If you are an employee that means you’ll be filling out a W-4 when you start work. This form tells your employer how much money to withhold from your paycheck. Filling this out properly will ensure you’re only giving Uncle Sam as much as he needs, making your paycheck larger. Also, if you worked last year and got a refund for the entire amount that was withheld and expect the same this year, you can claim exempt and not have any income tax withheld.

Keep Good Records

It’s easy to think that just because you may have part-time employment there’s little to keep track of, but it pays to keep good records. Keep your pay stubs, track cash tips (yes, that is taxable income), and any expenses related to your work. This will help ensure you and your employer are on the same page come tax time. Mistakes can happen and the more records you keep, the easier it will be to catch it before it becomes a hassle.

Create Automatic Savings

While a seasonal job may not make you rich, you should still put some of that money to work by saving it. If your employer has direct deposit you should set it up and direct part of your paycheck into a savings account. Even if it’s just $25 per paycheck, over the course of the summer you’ll then have a nice little savings account set aside. If you don’t have direct deposit just swing by the bank and set up a savings account and then create an automatic and recurring transfer from checking into savings. If you put this savings on autopilot you’ll never forget to pay yourself first.
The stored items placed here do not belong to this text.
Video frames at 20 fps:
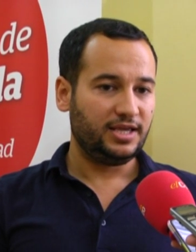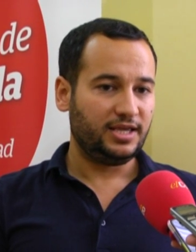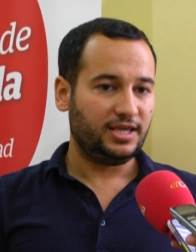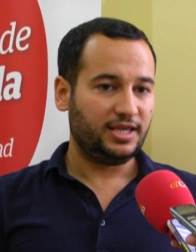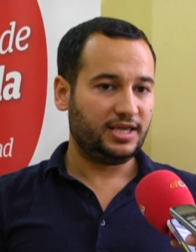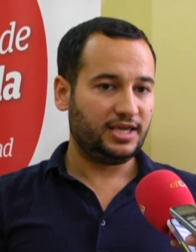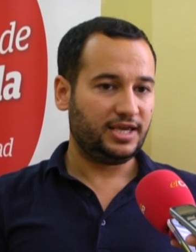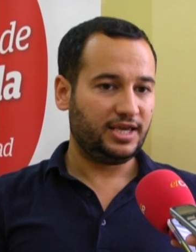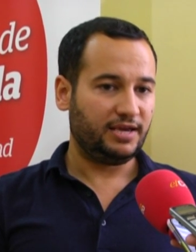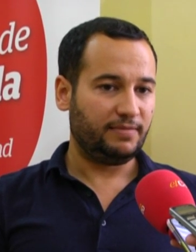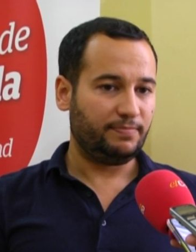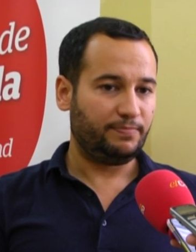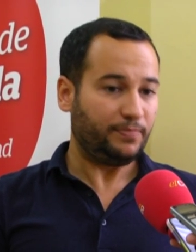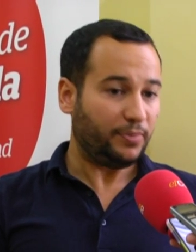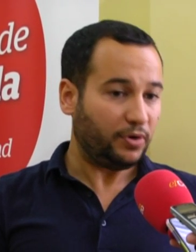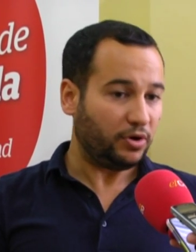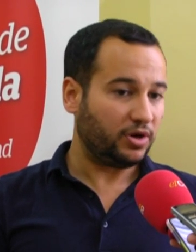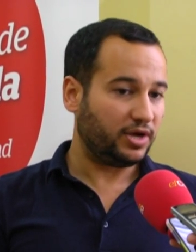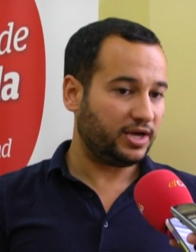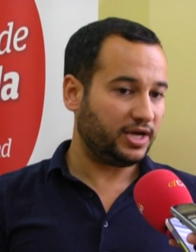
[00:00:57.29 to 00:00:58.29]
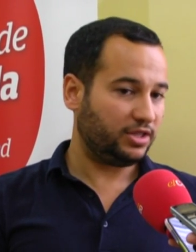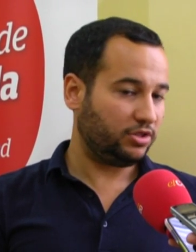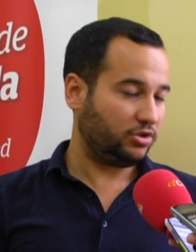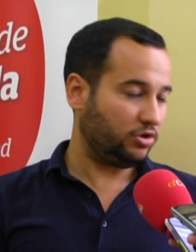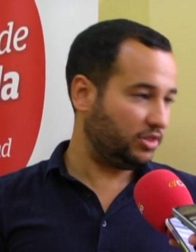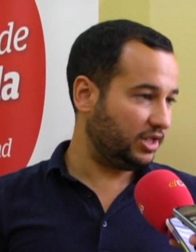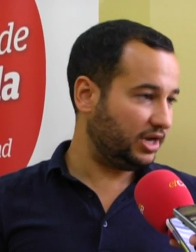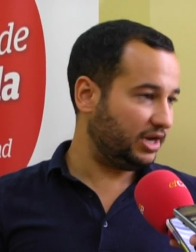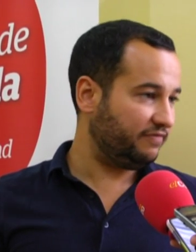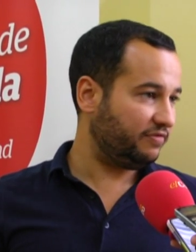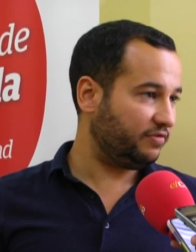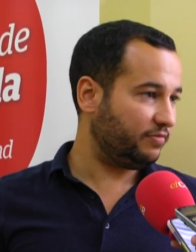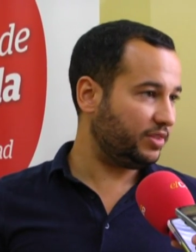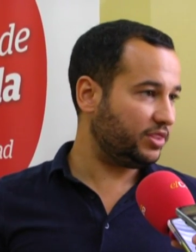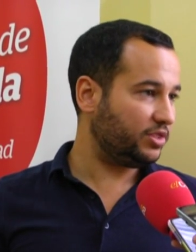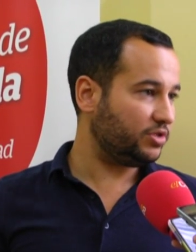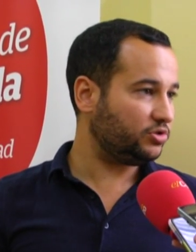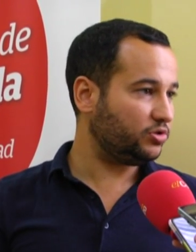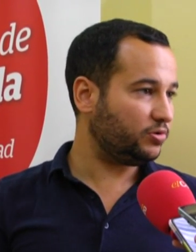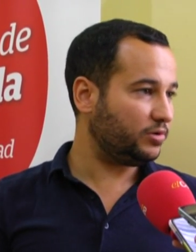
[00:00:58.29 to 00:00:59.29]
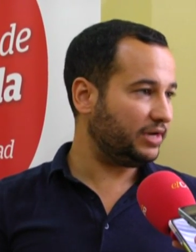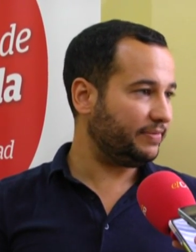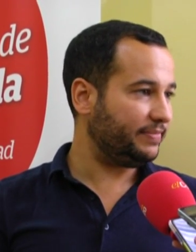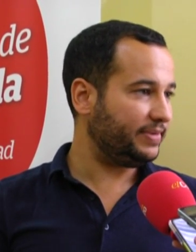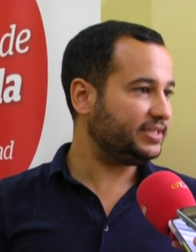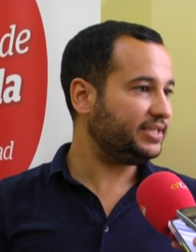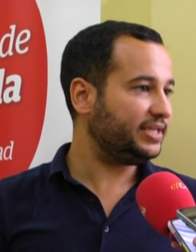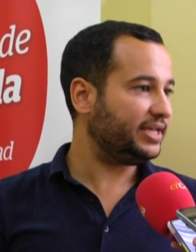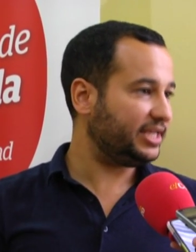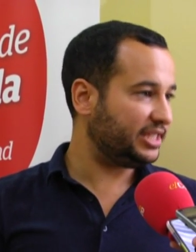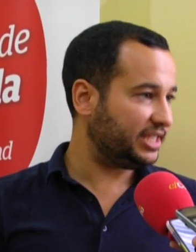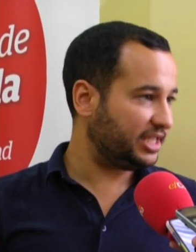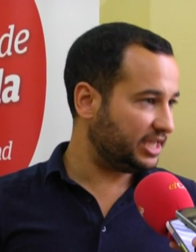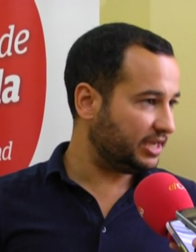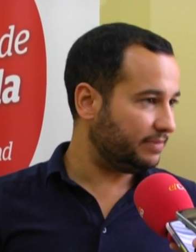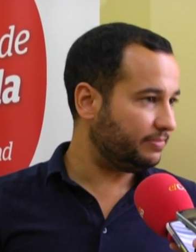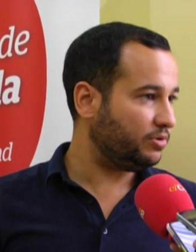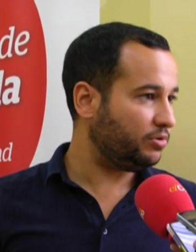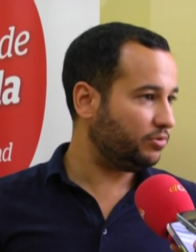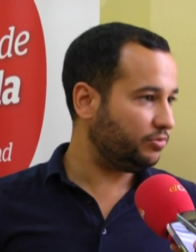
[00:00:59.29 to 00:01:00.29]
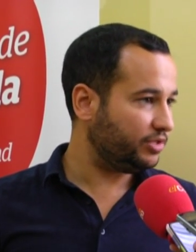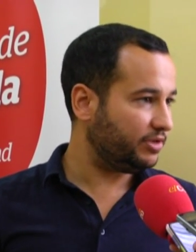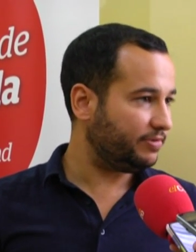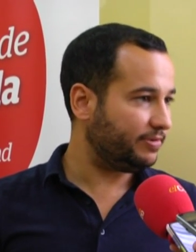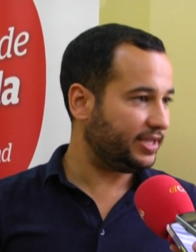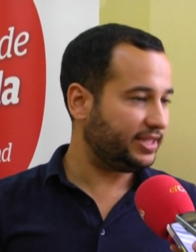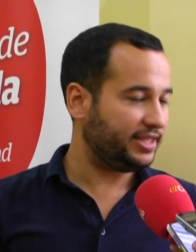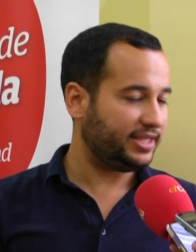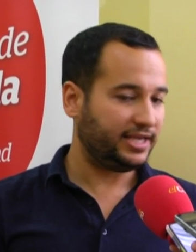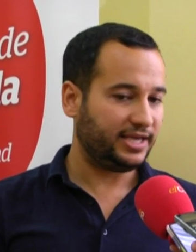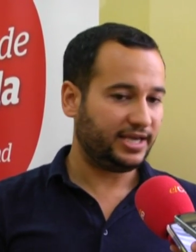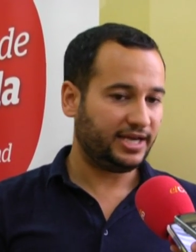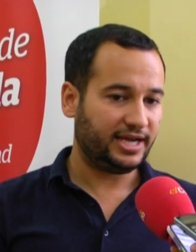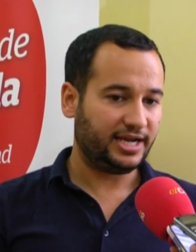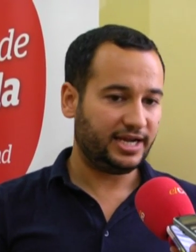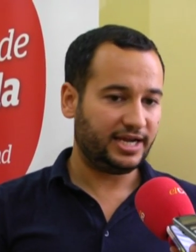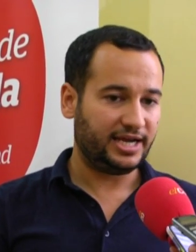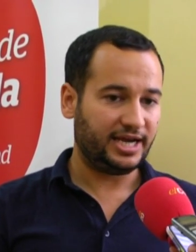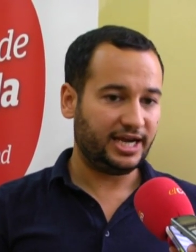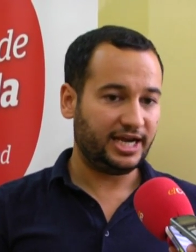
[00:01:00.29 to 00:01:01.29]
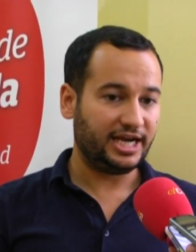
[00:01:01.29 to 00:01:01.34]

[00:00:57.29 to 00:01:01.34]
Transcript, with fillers: y que ponga toda la información sobre la mesa y que tengamos un debate a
Take Advantage of Retirement Accounts

For students and young adults retirement is about the last thing on their mind, but it shouldn’t be. The magic of compound interest needs time to work, and the more time you have the more your money can grow. So even though retirement may be forty years away it’s not too early to tuck a little away into a retirement account. For one, there are tax benefits. Traditional IRAs or a 401(k) give you a tax break up front on the contributions. Or go with a Roth IRA and your money has the luxury of growing for years and then withdrawn completely tax-free. It may not be the most exciting use of money now, but you will thank yourself when you’re older.